### Exercise details
Pictures aside, please retype the whole listing word for word.

++++++

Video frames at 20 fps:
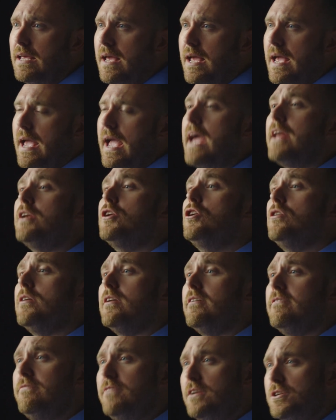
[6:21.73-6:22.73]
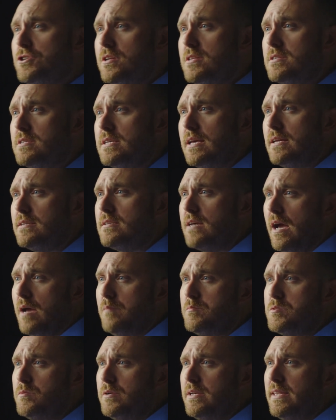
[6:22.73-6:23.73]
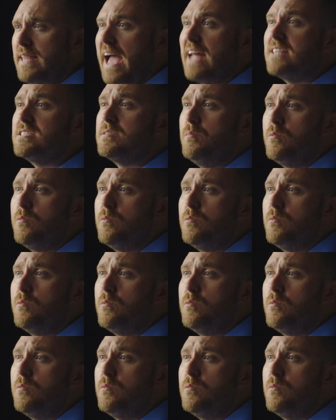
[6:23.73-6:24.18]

and good efficiency at times when that's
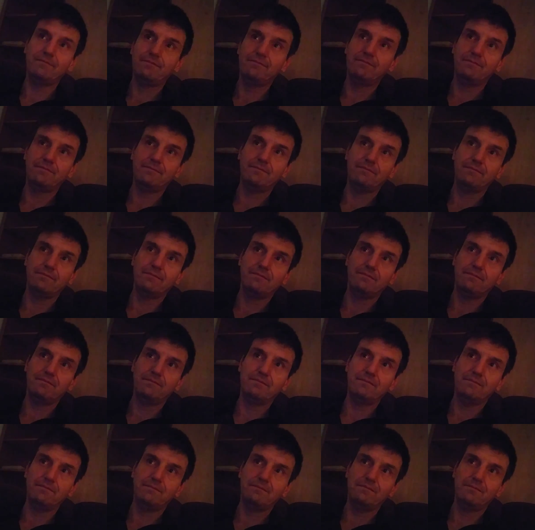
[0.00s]

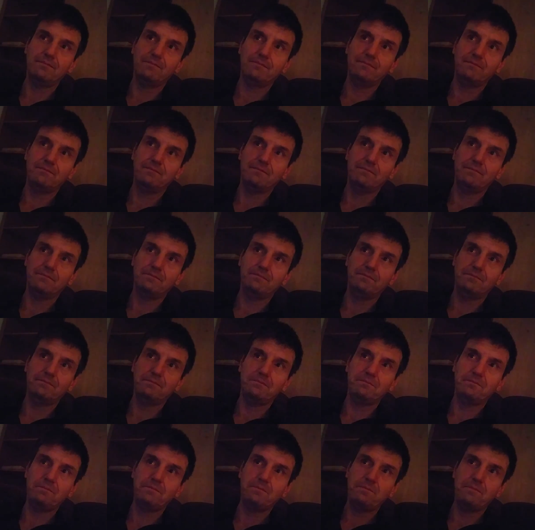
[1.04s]

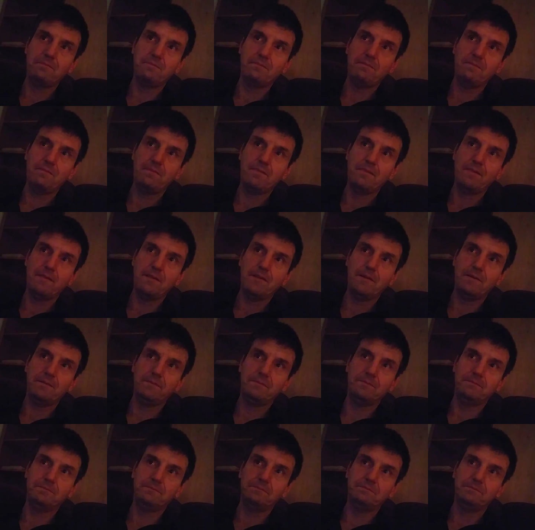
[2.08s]

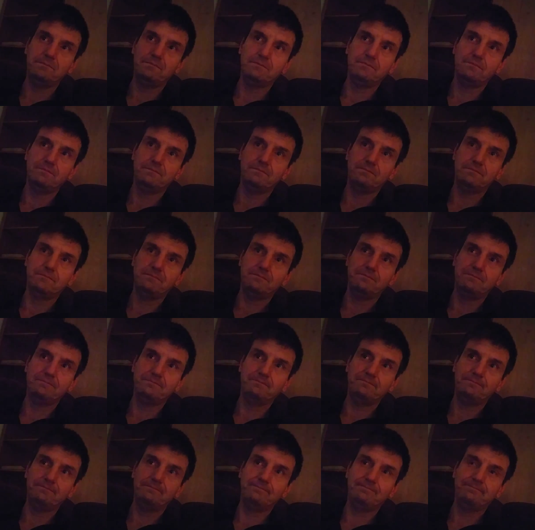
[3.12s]

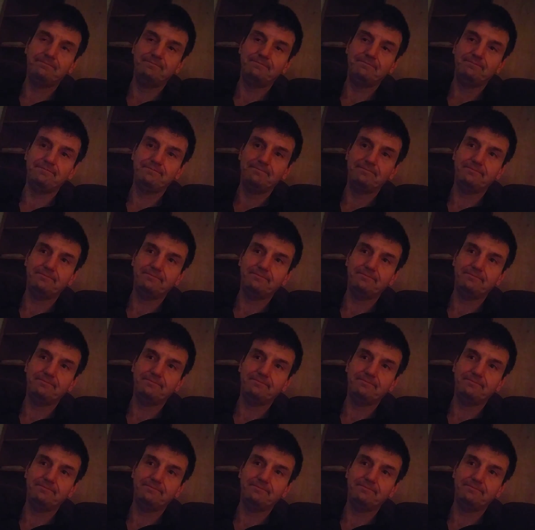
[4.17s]
Nobody speaks.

++++++

### Written response
Video frames at 20 fps:
[6:21.73-6:22.73]
[6:22.73-6:23.73]
[6:23.73-6:24.18]

and good efficiency at times when that's
[0.00s]

[1.04s]

[2.08s]

[3.12s]

[4.17s]
Nobody speaks.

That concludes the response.